== What you have to do ==
In the entries below, return only the line containing "[00:00:03.05]" and those after it, exactly, through the last line.

|---|

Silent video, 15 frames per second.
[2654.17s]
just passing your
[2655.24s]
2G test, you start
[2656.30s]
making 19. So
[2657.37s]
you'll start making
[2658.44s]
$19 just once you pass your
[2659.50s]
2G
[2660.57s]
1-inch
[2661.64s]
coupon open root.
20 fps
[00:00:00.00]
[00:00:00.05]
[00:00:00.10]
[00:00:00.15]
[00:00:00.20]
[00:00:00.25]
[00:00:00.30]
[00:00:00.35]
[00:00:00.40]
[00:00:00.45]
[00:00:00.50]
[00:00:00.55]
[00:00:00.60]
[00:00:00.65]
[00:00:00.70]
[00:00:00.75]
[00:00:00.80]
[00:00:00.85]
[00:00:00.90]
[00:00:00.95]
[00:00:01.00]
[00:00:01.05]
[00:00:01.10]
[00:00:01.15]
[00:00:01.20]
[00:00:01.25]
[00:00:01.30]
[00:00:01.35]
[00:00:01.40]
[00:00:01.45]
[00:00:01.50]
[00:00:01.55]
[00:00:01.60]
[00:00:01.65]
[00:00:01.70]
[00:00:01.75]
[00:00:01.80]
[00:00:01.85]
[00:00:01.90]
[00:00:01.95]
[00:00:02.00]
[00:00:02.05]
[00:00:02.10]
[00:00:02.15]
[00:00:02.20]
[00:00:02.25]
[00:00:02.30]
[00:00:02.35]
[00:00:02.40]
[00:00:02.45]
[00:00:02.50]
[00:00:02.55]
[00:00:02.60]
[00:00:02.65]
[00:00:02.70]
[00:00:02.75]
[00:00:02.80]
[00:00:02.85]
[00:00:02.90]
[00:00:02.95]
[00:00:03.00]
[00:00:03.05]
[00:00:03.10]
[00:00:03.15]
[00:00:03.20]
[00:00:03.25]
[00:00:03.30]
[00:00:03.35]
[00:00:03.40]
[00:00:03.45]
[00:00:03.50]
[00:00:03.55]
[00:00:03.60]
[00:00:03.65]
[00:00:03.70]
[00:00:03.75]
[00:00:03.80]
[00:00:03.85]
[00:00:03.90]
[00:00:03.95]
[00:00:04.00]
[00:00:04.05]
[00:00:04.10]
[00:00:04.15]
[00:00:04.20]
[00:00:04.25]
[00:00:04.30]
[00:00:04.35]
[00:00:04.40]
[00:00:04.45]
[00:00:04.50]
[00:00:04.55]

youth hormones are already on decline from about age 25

|---|

== Response to the exercise ==
[00:00:03.05]
[00:00:03.10]
[00:00:03.15]
[00:00:03.20]
[00:00:03.25]
[00:00:03.30]
[00:00:03.35]
[00:00:03.40]
[00:00:03.45]
[00:00:03.50]
[00:00:03.55]
[00:00:03.60]
[00:00:03.65]
[00:00:03.70]
[00:00:03.75]
[00:00:03.80]
[00:00:03.85]
[00:00:03.90]
[00:00:03.95]
[00:00:04.00]
[00:00:04.05]
[00:00:04.10]
[00:00:04.15]
[00:00:04.20]
[00:00:04.25]
[00:00:04.30]
[00:00:04.35]
[00:00:04.40]
[00:00:04.45]
[00:00:04.50]
[00:00:04.55]

youth hormones are already on decline from about age 25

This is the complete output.